Steezy is a python tool for ghetto generation of Yara rules from the VA of a function in a compiled executable.
- Install dependancies.
- Clone git repo.
- Hope it works.
Python 3.x (Tested with 3.7+).
https://www.capstone-engine.org/
https://github.com/fox-it/mkyara
https://github.com/radareorg/radare2
https://github.com/radareorg/radare2-r2pipe
- Have a sample or set of samples that interests you.

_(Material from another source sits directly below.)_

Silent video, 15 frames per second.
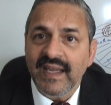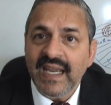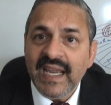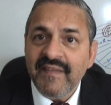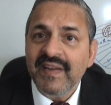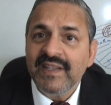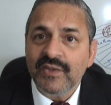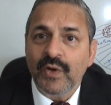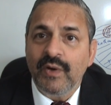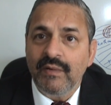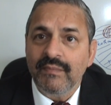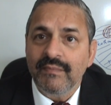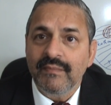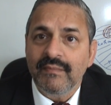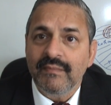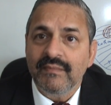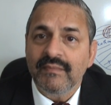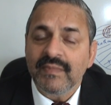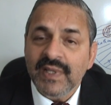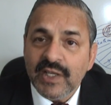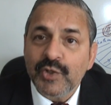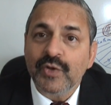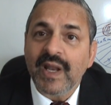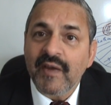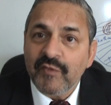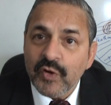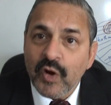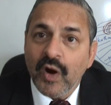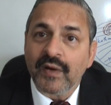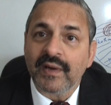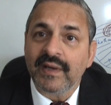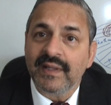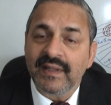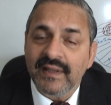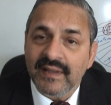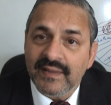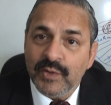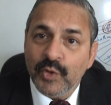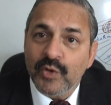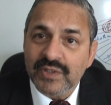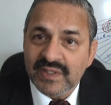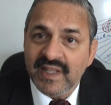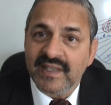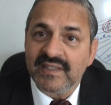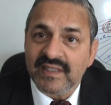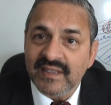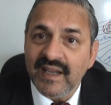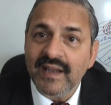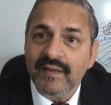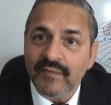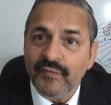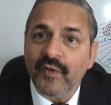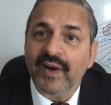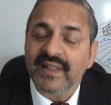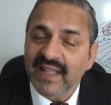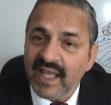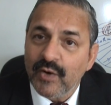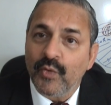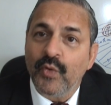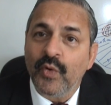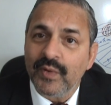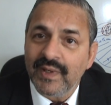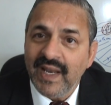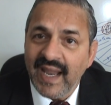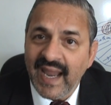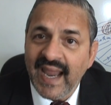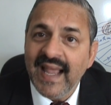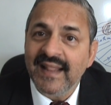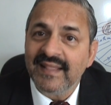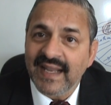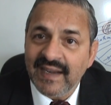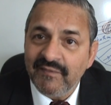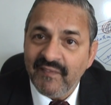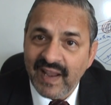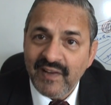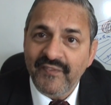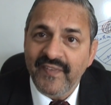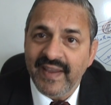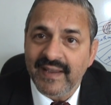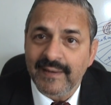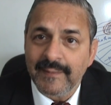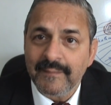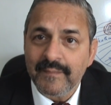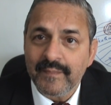even though they should have gotten those things done for their own health and welfare.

- Do some ghetto reversing.
- Find a function that interest you.
- Steezy.
- Tidy, tighten and adjust rule to your needs.
- Yara.
$ ./steezy.py -f ~/MALWARE/5d59311fc5407d55c96016dbc4e72006 -o 0x10001e20
rule steezy_5d59311fc5407d55c96016dbc4e72006 {
meta:
author = "Steezy"
md5 = "5d59311fc5407d55c96016dbc4e72006"
strings:
// Function Virtual Address: 0x10001e20
$r2_static_0x10001e20 = { 55 8b ec 83 ec 10 e8 05 fa ff ff c7 45 fc 00 00 00 00 8d 45 fc 50 e8 f5 f8 ff ff 50 e8 7f f7 ff ff 89 45 f0 83 7d fc 01 75 0e e8 b1 73 00 00 6a 00 e8 6a f8 ff ff eb 46 83 7d fc 02 75 40 e8 ad a7 00 00 89 45 f8 8b 4d f8 51 6a 00 6a 00 e8 dd f7 ff ff 89 45 f4 e8 25 f9 ff ff 3d b7 00 00 00 75 07 6a 00 e8 37 f8 ff ff e8 22 fa ff ff 6a 00 e8 db fd ff ff 8b 55 f4 52 e8 62 f1 ff ff e8 6d f9 ff ff 33 c0 8b e5 5d c3 }
$r2_wildcard_0x10001e20 = {558bec83ec10e8????????c745fc????????8d45fc50e8????????50e8????????8945f0837dfc0175??e8????????6a??e8????????eb??837dfc0275??e8????????8945f88b4df8516a??6a??e8????????8945f4e8????????3d????????75??6a??e8????????e8????????6a??e8????????8b55f452e8????????e8????????33c08be55dc3}
$r2_blocks_0x10001e20 = {558bec83ec10e8????????c745fc????????8d45fc50e8????????50e8????????8945f0837dfc01[2-6]e8????????6a??e8????????[2-6]837dfc02[2-6]e8????????8945f88b4df8516a??6a??e8????????8945f4e8????????3d????????[2-6]6a??e8????????e8????????6a??e8????????8b55f452e8????????e8????????33c08be55dc3}
$mkyara_0x10001e20 = { 55 8B EC 83 EC 10 E8 ?? ?? ?? ?? C7 45 ?? 00 00 00 00 8D 45 ?? 50 E8 ?? ?? ?? ?? 50 E8 ?? ?? ?? ?? 89 45 ?? 83 7D ?? 01 75 ?? E8 ?? ?? ?? ?? 6A 00 E8 ?? ?? ?? ?? EB ?? 83 7D ?? 02 75 ?? E8 ?? ?? ?? ?? 89 45 ?? 8B 4D ?? 51 6A 00 6A 00 E8 ?? ?? ?? ?? 89 45 ?? E8 ?? ?? ?? ?? 3D B7 00 00 00 75 ?? 6A 00 E8 ?? ?? ?? ?? E8 ?? ?? ?? ?? 6A 00 E8 ?? ?? ?? ?? 8B 55 ?? 52 E8 ?? ?? ?? ?? E8 ?? ?? ?? ?? 33 C0 8B E5 5D C3}
condition:
any of them
}
Steezy will generate four rules:
- Rule with static bytes, not so useful.
- Rule with Yara wildcards using r2's instruction mask.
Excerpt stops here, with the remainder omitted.